_WORK TO BE COMPLETED_. Omitting every picture, output the records below exactly, please.

↓↓↓

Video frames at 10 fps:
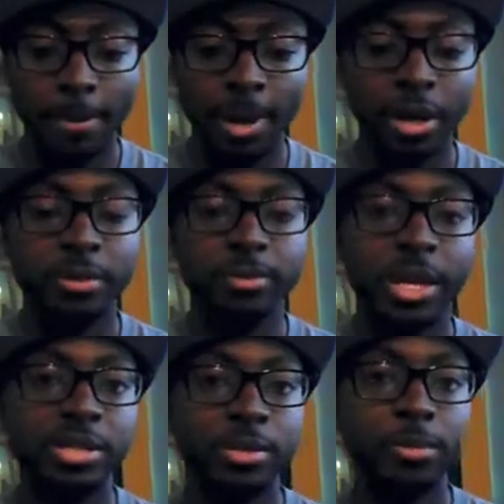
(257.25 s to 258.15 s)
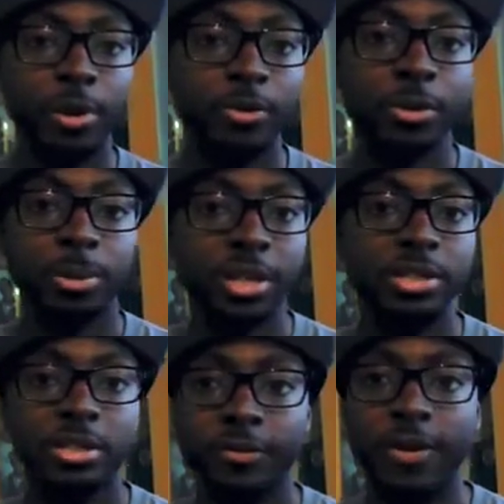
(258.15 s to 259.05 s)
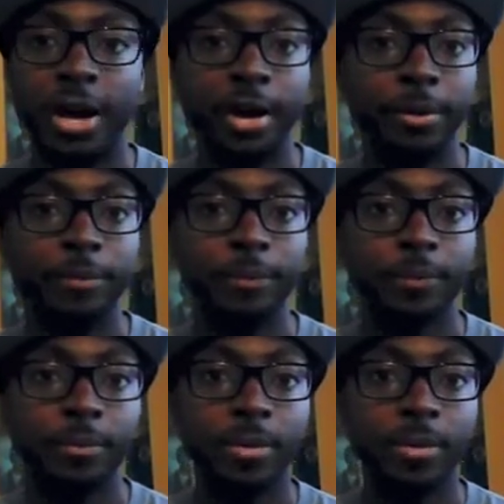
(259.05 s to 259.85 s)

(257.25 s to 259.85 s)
But that's a perfect place to find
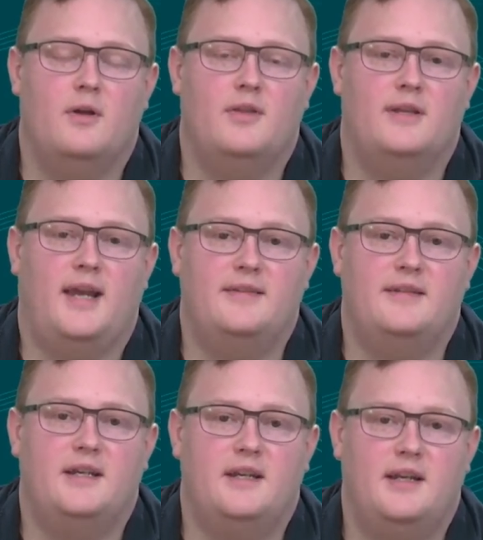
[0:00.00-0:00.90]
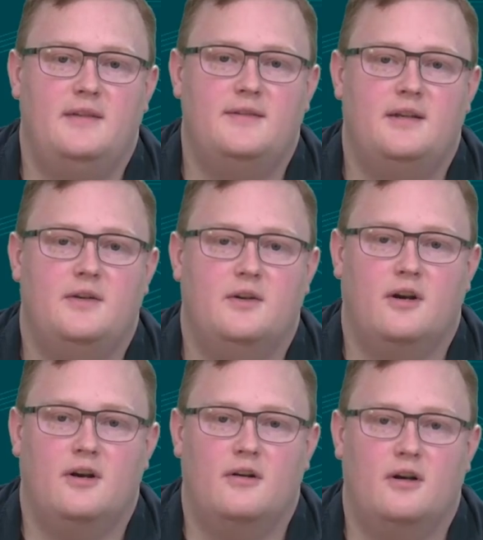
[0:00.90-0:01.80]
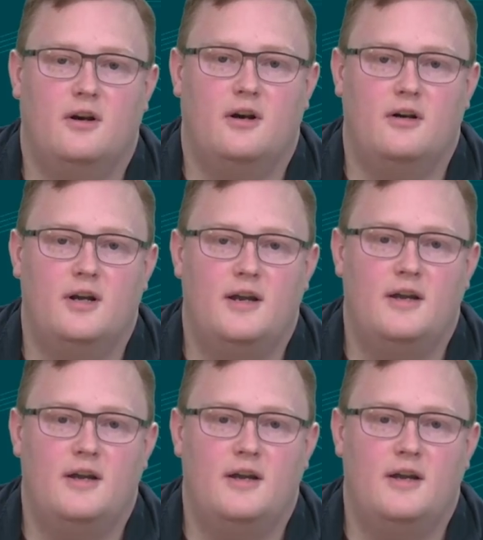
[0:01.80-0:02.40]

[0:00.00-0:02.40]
The testing needs are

↑↑↑

_ANSWER TO THIS TASK_.
Video frames at 10 fps:
(257.25 s to 258.15 s)
(258.15 s to 259.05 s)
(259.05 s to 259.85 s)

(257.25 s to 259.85 s)
But that's a perfect place to find
[0:00.00-0:00.90]
[0:00.90-0:01.80]
[0:01.80-0:02.40]

[0:00.00-0:02.40]
The testing needs are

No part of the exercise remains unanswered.